Но беспокойство не покидало его. Остромыслов миновал парадное крыльцо канцелярии, а затем и школы, поднялся по широким ступеням к собору и вошел внутрь. Девушка, продававшая у входа с лотка свечи и картонные иконы, серьезно посмотрела на него. В соборе было огромно и пусто, только в сизой глубине, у отдаленной колонны, как и все здесь с огромностью изукрашенной, стоял высокий и молодой священник, похожий на цыгана, и исповедывал смиренно опустившего голову человека. Все сверкало позолотой, жило в красках, в которых тускло отражались огоньки свечей. Остромыслов сел так, чтобы частившие колонны не мешали ему созерцать необъятную твердыню иконостаса. Ему вспоминались прочитанные книги и, следовательно, события, порой более чем странные, которые должны были, следуя прихоти его читательского воображения, происходить здесь.
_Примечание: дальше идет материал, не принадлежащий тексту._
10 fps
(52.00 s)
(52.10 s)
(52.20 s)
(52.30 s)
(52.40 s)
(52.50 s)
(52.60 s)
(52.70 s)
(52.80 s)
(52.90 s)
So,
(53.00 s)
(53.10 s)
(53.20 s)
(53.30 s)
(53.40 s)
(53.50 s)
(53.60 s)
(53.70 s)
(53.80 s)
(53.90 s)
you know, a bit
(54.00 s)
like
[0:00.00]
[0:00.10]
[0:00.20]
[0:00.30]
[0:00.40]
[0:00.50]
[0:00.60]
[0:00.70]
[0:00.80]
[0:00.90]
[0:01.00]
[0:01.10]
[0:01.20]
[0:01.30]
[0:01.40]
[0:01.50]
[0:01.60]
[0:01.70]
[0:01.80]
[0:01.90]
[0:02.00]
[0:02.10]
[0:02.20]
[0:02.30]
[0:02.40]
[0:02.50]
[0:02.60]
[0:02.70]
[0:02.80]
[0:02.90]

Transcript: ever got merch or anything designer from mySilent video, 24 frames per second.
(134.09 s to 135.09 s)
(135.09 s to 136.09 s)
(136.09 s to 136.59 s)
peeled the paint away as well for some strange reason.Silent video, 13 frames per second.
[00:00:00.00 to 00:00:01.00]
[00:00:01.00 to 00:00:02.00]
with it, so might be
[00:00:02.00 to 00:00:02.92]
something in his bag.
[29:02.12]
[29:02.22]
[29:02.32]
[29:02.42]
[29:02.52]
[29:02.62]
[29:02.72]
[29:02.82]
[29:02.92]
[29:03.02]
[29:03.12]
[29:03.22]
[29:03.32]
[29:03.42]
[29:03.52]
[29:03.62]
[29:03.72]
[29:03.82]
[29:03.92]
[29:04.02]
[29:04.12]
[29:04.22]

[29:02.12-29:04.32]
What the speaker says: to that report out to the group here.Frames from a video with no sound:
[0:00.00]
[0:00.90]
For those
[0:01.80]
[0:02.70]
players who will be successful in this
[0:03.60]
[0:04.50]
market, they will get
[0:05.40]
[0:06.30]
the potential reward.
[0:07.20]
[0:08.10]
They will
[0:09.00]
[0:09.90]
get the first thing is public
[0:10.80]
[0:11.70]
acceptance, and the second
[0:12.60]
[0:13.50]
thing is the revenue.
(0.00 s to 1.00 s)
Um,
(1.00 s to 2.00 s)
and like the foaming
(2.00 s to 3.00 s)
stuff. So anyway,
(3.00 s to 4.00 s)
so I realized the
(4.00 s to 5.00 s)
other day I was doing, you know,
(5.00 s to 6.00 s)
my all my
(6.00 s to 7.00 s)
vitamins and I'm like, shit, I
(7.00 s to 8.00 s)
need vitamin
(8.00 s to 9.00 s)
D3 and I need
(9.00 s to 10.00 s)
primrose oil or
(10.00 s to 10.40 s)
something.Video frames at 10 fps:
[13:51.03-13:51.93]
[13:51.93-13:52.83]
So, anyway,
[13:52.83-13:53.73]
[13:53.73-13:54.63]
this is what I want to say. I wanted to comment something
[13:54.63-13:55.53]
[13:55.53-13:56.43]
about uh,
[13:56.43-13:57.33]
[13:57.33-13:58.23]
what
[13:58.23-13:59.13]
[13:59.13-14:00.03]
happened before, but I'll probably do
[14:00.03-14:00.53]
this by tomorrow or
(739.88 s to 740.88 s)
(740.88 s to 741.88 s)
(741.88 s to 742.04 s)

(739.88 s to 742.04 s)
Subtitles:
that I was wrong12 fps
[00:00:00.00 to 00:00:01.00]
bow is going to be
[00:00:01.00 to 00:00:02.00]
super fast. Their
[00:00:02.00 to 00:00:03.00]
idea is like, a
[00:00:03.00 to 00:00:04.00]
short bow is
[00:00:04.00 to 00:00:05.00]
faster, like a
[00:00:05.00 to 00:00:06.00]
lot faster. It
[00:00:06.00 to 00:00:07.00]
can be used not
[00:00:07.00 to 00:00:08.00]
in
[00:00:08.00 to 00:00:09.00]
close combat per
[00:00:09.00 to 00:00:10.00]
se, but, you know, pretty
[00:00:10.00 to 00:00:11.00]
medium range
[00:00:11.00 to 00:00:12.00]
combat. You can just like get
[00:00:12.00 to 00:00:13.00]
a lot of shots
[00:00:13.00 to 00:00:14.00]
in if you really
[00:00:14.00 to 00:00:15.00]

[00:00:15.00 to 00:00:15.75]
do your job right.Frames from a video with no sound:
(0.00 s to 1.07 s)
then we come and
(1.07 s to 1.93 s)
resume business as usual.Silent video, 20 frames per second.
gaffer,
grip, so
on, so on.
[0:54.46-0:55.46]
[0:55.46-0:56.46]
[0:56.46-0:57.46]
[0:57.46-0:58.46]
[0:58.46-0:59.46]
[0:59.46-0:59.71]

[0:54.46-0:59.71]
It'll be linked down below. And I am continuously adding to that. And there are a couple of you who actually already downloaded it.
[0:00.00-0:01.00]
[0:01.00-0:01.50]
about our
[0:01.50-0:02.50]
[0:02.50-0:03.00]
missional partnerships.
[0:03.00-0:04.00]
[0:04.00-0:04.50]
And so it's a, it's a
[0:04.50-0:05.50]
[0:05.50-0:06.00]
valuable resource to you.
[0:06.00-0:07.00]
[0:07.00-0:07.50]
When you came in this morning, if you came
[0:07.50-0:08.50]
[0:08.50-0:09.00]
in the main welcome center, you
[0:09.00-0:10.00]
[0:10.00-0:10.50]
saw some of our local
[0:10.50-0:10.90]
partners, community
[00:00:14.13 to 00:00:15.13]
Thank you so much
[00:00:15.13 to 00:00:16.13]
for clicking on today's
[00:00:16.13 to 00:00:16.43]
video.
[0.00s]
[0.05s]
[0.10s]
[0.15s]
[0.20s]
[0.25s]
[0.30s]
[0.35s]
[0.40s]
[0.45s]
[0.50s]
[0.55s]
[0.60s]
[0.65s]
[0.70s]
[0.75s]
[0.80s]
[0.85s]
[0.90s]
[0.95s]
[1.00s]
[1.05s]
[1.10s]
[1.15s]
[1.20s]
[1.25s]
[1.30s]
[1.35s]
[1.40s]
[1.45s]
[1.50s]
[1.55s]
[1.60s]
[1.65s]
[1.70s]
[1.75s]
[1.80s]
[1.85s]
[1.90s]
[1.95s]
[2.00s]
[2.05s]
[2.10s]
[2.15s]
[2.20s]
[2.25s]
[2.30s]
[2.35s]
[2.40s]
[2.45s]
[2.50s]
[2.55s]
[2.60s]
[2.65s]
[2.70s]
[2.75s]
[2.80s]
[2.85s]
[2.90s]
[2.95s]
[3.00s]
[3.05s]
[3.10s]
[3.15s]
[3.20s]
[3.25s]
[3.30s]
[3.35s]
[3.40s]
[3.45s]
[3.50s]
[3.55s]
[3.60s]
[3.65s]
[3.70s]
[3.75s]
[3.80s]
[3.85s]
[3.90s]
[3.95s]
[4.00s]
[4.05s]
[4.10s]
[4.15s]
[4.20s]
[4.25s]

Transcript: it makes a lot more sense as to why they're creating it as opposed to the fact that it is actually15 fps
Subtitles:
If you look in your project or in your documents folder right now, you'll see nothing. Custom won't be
И эти события с предательской, неуместной томностью переплетались с тем, что он знал о нынешней эпохе, но столь поверхностно, словно все его знания не простирались дальше глуповатого и нудного старика, которого он кормил в пути. Вся его сущность жаждала жизни и страсти, которая подняла бы его в воздух, к самому куполу храма, заставляя вытягиваться пронзительной иглой, но как он ни старался, как ни взбадривал себя, в итоге выходило только сухое шуршание страниц, покашливание ненужных попутчиков, мираж колонн с вьющейся в их плоскости дорогой в никуда. Жизнь представала пустыней, и это удивляло его, у которого часто не было свободной минуты, чтобы оглядеться кругом. Но может быть, эта баснословная занятость была только его личным впечатлением, а со стороны он выглядит бездельником, прожигателем жизни? Остромыслов пожал плечами. Какие только мысли не приходят на ум!